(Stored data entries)

########

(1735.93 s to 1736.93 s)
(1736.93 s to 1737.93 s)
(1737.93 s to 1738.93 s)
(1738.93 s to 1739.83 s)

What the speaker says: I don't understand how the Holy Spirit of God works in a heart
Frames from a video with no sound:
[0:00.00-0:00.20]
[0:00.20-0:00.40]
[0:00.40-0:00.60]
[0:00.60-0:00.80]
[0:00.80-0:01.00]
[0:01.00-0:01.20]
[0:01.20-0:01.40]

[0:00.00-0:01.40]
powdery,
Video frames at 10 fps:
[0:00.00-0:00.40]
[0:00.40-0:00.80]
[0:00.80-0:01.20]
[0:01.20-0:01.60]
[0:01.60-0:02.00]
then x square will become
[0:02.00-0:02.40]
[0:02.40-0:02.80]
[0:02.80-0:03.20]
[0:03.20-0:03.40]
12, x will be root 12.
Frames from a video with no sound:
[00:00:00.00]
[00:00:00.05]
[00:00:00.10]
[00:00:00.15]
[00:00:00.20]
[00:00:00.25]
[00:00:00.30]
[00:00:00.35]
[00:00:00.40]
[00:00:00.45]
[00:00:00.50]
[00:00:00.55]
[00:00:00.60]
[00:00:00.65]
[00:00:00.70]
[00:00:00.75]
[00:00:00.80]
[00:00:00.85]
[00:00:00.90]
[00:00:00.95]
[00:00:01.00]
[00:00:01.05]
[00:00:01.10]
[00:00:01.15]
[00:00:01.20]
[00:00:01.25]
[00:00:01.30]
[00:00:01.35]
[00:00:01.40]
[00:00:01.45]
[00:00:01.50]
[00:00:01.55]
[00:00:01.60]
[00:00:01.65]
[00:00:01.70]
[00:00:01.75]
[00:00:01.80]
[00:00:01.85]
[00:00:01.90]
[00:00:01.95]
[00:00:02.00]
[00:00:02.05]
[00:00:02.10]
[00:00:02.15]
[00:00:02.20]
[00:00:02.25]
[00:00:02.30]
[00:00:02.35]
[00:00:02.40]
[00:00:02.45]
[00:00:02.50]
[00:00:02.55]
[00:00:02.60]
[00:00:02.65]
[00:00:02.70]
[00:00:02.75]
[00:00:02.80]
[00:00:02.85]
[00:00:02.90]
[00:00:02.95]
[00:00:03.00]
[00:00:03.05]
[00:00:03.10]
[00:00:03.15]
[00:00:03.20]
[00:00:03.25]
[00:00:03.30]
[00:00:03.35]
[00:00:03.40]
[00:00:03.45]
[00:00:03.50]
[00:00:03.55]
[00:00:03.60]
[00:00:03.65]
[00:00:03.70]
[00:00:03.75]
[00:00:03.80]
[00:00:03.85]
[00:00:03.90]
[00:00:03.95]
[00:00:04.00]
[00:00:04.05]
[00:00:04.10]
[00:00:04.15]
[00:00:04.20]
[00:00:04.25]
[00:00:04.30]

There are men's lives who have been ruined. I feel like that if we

########

*About this exercise:* Retype the records above exactly, from their first line through the line that contains "[00:00:00.70]", and stop there.

*Completed exercise:*
(1735.93 s to 1736.93 s)
(1736.93 s to 1737.93 s)
(1737.93 s to 1738.93 s)
(1738.93 s to 1739.83 s)

What the speaker says: I don't understand how the Holy Spirit of God works in a heart
Frames from a video with no sound:
[0:00.00-0:00.20]
[0:00.20-0:00.40]
[0:00.40-0:00.60]
[0:00.60-0:00.80]
[0:00.80-0:01.00]
[0:01.00-0:01.20]
[0:01.20-0:01.40]

[0:00.00-0:01.40]
powdery,
Video frames at 10 fps:
[0:00.00-0:00.40]
[0:00.40-0:00.80]
[0:00.80-0:01.20]
[0:01.20-0:01.60]
[0:01.60-0:02.00]
then x square will become
[0:02.00-0:02.40]
[0:02.40-0:02.80]
[0:02.80-0:03.20]
[0:03.20-0:03.40]
12, x will be root 12.
Frames from a video with no sound:
[00:00:00.00]
[00:00:00.05]
[00:00:00.10]
[00:00:00.15]
[00:00:00.20]
[00:00:00.25]
[00:00:00.30]
[00:00:00.35]
[00:00:00.40]
[00:00:00.45]
[00:00:00.50]
[00:00:00.55]
[00:00:00.60]
[00:00:00.65]
[00:00:00.70]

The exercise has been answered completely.